Make an exact copy of the entries, taking out every picture.

=== Section Start ===

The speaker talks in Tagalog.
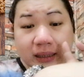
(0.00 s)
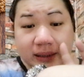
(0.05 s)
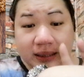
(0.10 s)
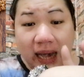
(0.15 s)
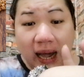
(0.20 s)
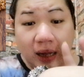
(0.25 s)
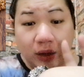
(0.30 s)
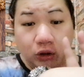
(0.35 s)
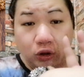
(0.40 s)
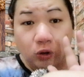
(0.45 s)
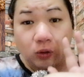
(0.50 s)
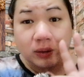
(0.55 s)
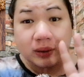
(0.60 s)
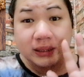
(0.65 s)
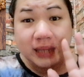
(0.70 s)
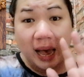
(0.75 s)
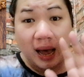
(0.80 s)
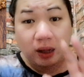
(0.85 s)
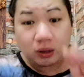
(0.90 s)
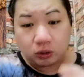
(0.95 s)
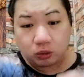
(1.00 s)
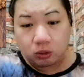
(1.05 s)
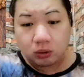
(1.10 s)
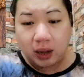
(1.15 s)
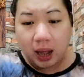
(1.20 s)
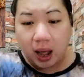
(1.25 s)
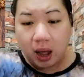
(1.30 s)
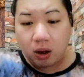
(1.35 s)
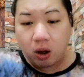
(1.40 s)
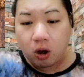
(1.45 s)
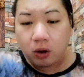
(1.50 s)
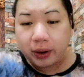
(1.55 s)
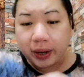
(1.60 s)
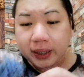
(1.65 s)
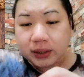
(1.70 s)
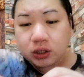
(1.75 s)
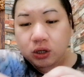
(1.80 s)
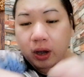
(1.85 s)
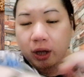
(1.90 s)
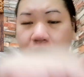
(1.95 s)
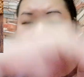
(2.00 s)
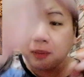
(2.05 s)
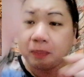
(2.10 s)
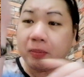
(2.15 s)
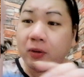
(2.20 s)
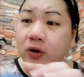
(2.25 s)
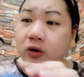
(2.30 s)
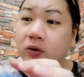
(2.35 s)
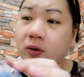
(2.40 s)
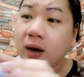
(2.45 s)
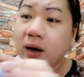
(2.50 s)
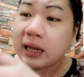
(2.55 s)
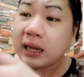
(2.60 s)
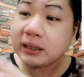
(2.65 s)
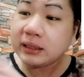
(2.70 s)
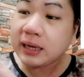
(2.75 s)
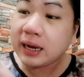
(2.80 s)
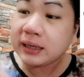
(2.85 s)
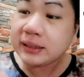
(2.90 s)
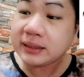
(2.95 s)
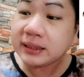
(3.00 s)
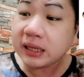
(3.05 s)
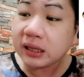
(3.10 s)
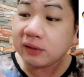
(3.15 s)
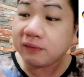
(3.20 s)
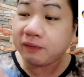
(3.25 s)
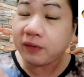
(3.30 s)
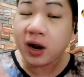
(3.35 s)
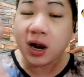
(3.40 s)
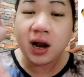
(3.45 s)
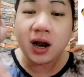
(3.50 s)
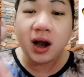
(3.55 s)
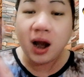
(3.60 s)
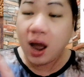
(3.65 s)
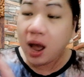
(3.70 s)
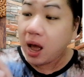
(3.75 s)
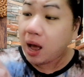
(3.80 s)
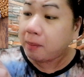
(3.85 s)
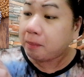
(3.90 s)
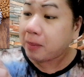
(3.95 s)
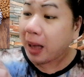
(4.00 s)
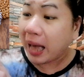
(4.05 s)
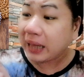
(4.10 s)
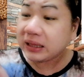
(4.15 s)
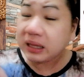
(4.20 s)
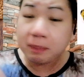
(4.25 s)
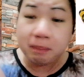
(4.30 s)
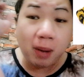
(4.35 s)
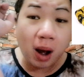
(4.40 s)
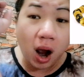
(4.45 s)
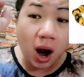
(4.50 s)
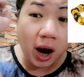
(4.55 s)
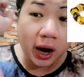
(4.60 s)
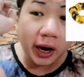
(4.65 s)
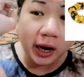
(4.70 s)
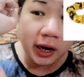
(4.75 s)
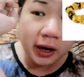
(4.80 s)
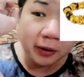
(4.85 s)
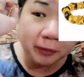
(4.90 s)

saktong-sakto lang, okay? So, ito po yung kanyang silver money bar.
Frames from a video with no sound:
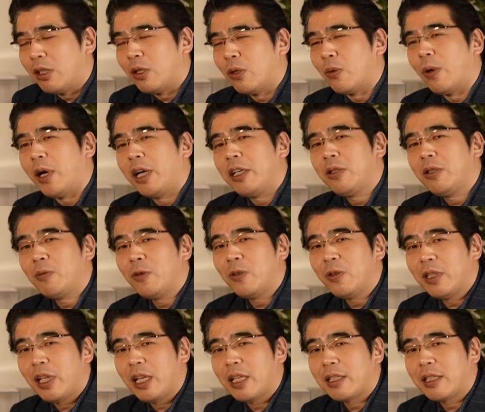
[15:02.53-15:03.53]
度合いの
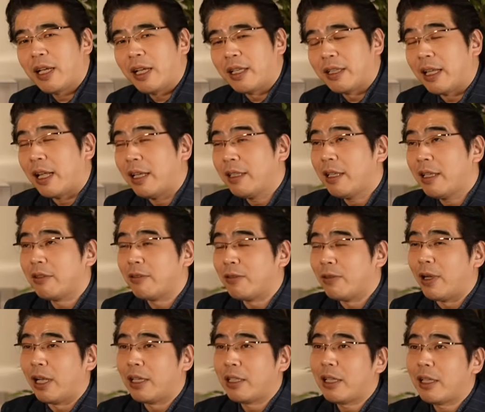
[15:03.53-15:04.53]
問題でさ単なる
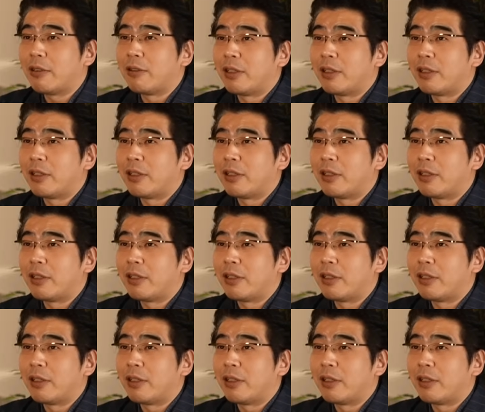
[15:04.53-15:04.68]
こうあなた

=== Section End ===

*Solved exercise*.
The speaker talks in Tagalog.
(0.00 s)
(0.05 s)
(0.10 s)
(0.15 s)
(0.20 s)
(0.25 s)
(0.30 s)
(0.35 s)
(0.40 s)
(0.45 s)
(0.50 s)
(0.55 s)
(0.60 s)
(0.65 s)
(0.70 s)
(0.75 s)
(0.80 s)
(0.85 s)
(0.90 s)
(0.95 s)
(1.00 s)
(1.05 s)
(1.10 s)
(1.15 s)
(1.20 s)
(1.25 s)
(1.30 s)
(1.35 s)
(1.40 s)
(1.45 s)
(1.50 s)
(1.55 s)
(1.60 s)
(1.65 s)
(1.70 s)
(1.75 s)
(1.80 s)
(1.85 s)
(1.90 s)
(1.95 s)
(2.00 s)
(2.05 s)
(2.10 s)
(2.15 s)
(2.20 s)
(2.25 s)
(2.30 s)
(2.35 s)
(2.40 s)
(2.45 s)
(2.50 s)
(2.55 s)
(2.60 s)
(2.65 s)
(2.70 s)
(2.75 s)
(2.80 s)
(2.85 s)
(2.90 s)
(2.95 s)
(3.00 s)
(3.05 s)
(3.10 s)
(3.15 s)
(3.20 s)
(3.25 s)
(3.30 s)
(3.35 s)
(3.40 s)
(3.45 s)
(3.50 s)
(3.55 s)
(3.60 s)
(3.65 s)
(3.70 s)
(3.75 s)
(3.80 s)
(3.85 s)
(3.90 s)
(3.95 s)
(4.00 s)
(4.05 s)
(4.10 s)
(4.15 s)
(4.20 s)
(4.25 s)
(4.30 s)
(4.35 s)
(4.40 s)
(4.45 s)
(4.50 s)
(4.55 s)
(4.60 s)
(4.65 s)
(4.70 s)
(4.75 s)
(4.80 s)
(4.85 s)
(4.90 s)

saktong-sakto lang, okay? So, ito po yung kanyang silver money bar.
Frames from a video with no sound:
[15:02.53-15:03.53]
度合いの
[15:03.53-15:04.53]
問題でさ単なる
[15:04.53-15:04.68]
こうあなた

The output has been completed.